Matthews considers Glenn Beck, whose "approach to marketing, business, and media" he admires, a major influence.

===National syndication===
Ken Matthews began nationally syndicating The Ken Matthews Show on December 16, 2021, with Talk Media Network as syndicator. On that date, his show moved three hours earlier to 12 p.m. to 3 p.m. ET, weekdays. His show was intended to be “a place where you can come to openly examine what is really going on in our country.
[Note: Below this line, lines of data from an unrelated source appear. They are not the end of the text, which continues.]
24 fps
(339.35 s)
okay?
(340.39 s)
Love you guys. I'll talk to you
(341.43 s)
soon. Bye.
We have everyday conversations about pop culture, people, and politics, without censorship and trendy wokeness."

WHP 580 in Harrisburg, Pennsylvania was the flagship affiliate of The Ken Matthews Show and aired the program on delay, 3 p.m. to 6 p.m. ET. Matthews gave a preview of his syndication focus in a video interview with Radio Ink.
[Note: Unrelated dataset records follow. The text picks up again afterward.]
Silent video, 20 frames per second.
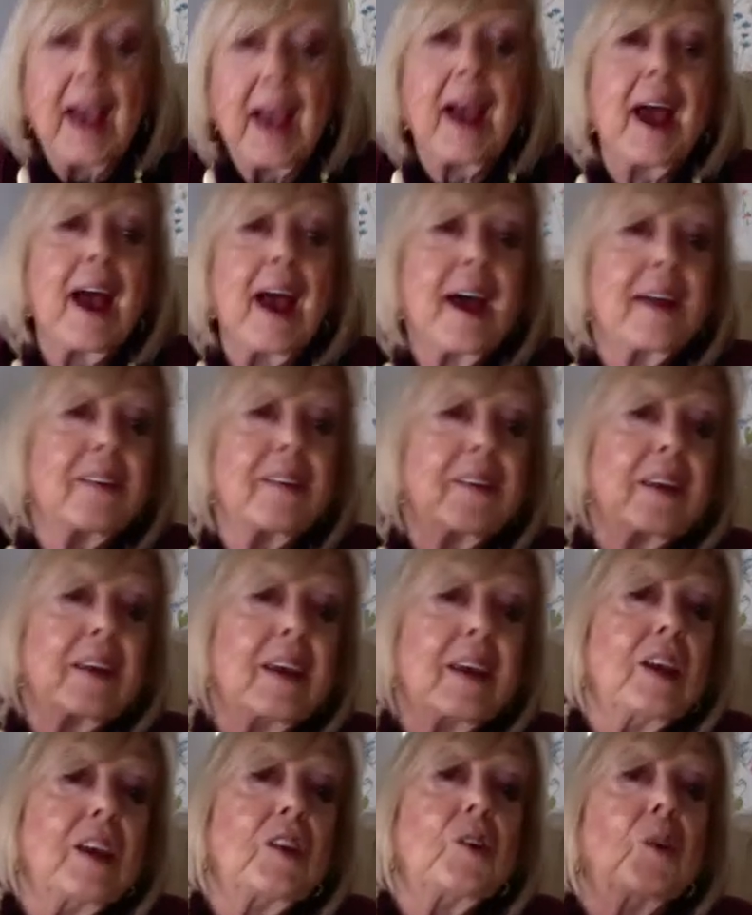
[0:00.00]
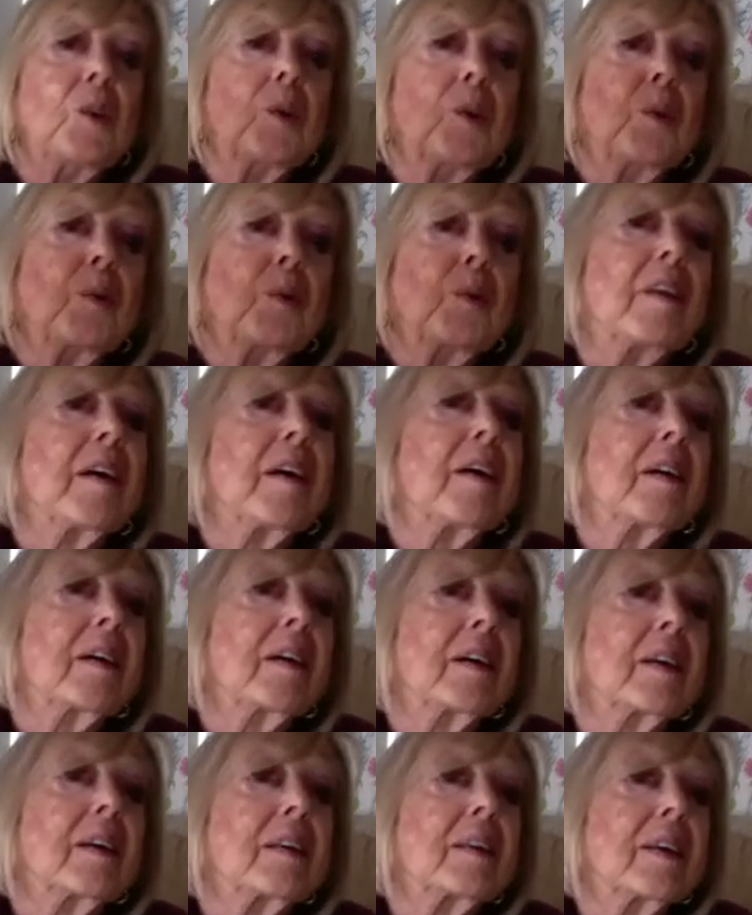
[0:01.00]
And he knew
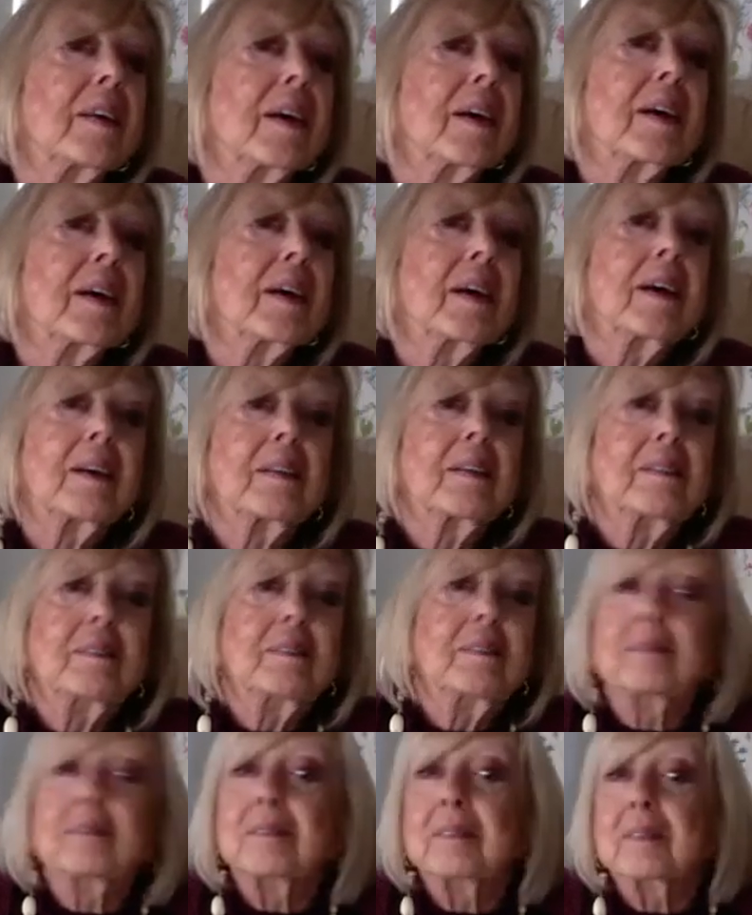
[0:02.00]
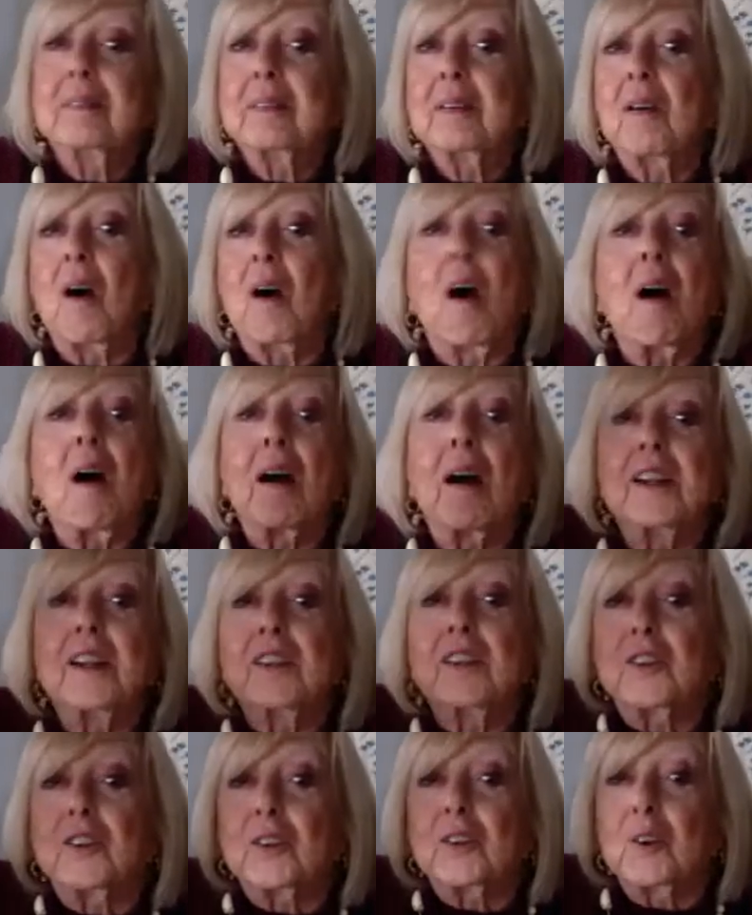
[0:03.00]
the
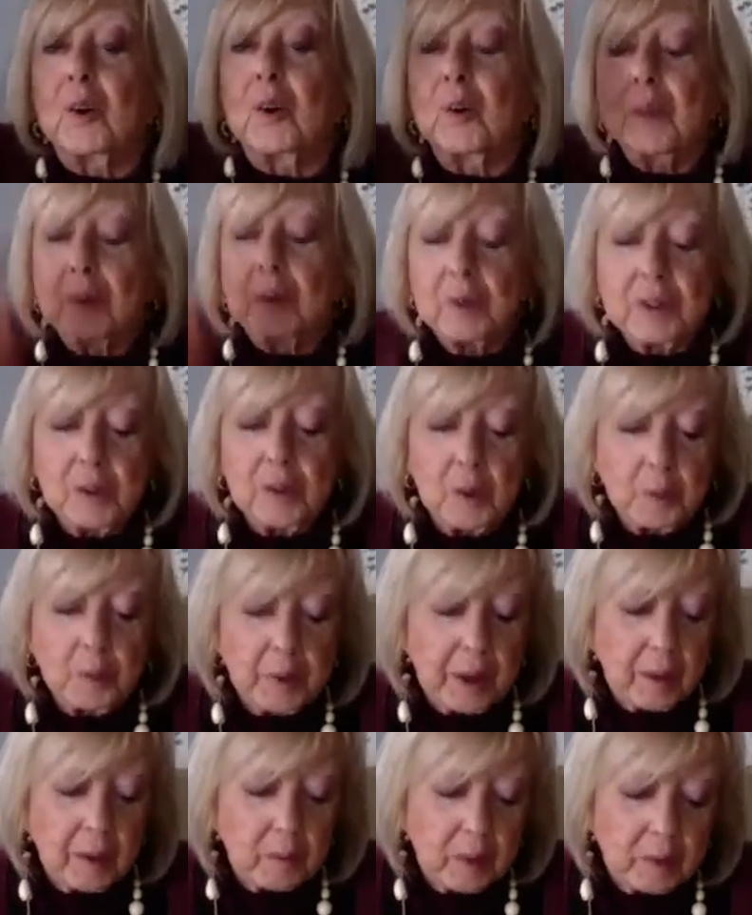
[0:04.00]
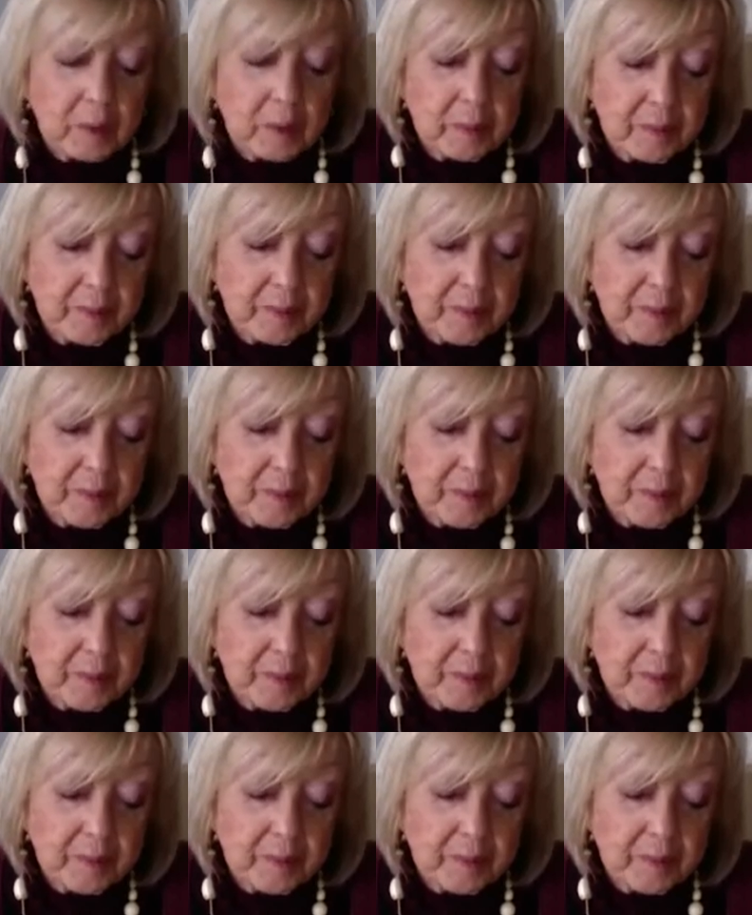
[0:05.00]
guards, so there was no problem.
In Feb. 2022, a radio news website published an article tracking the growth of the syndicated program. FoxNews published coverage of Ken Matthews' commentary from his radio show on April 19, 2022.

On July 16, 2022, Matthews posted that he had been terminated by his network syndicator, after "profane" comments he was exchanging with his production engineer ended up live on-air. By way of explanation (and apology), Matthews said:

... during my show you may have heard profanity and vulgarity and conversations that were not meant to be on the air and I want to apologize for that ... I was unaware that most of everything I was discussing with my engineer off the air was being broadcast on the air.

Matthews had been reading “some of Hunter Biden's texts about his mother and other family members in what I thought was a secure communication between my engineer and myself during what I presumed was a commercial break." In a follow-up post he alluded that he may begin performing a program via the social media video platform Rumble. On July 26, 2022 Matthews said, "I am un-syndicated which means I am not on regular radio anymore, so this is the first time officially in four decades that I haven’t been broadcasting."

==Stations==
- WRFR: Franklin, NC (1981)
- WRAL/WKNC: Raleigh, NC (1983–85)
- WERI: Providence, RI (1985–87)
- WTIC-FM: Hartford, CT (1987)
- WZOU: Boston, MA (1987)
- WWGT: Portland, ME (1987–89)
- WSSX: Charleston, SC (1989)
- WGRR: Cincinnati, OH (1990)
- WAEB-FM: Allentown, PA (1991–2006)
- WKXW: Trenton, NJ (2009–10) fill-in
- WLAN-AM: Lancaster, PA
- WAEB-AM: Allentown, PA weekends
- WPHT: Philadelphia, PA (2013–2021) weekends & fill-in
- WHP: Harrisburg, PA (2013–2022)

== Personal ==
Matthews lives with his wife of 30 years and two teenage sons in the Lehigh Valley, Pennsylvania. He is a lifetime member of the National Rifle Association of America, a pistol instructor, and a former volunteer firefighter. As a rotating host on The Rush Limbaugh Show on March 5, 2021, he mentioned that he is of Hungarian and Polish descent.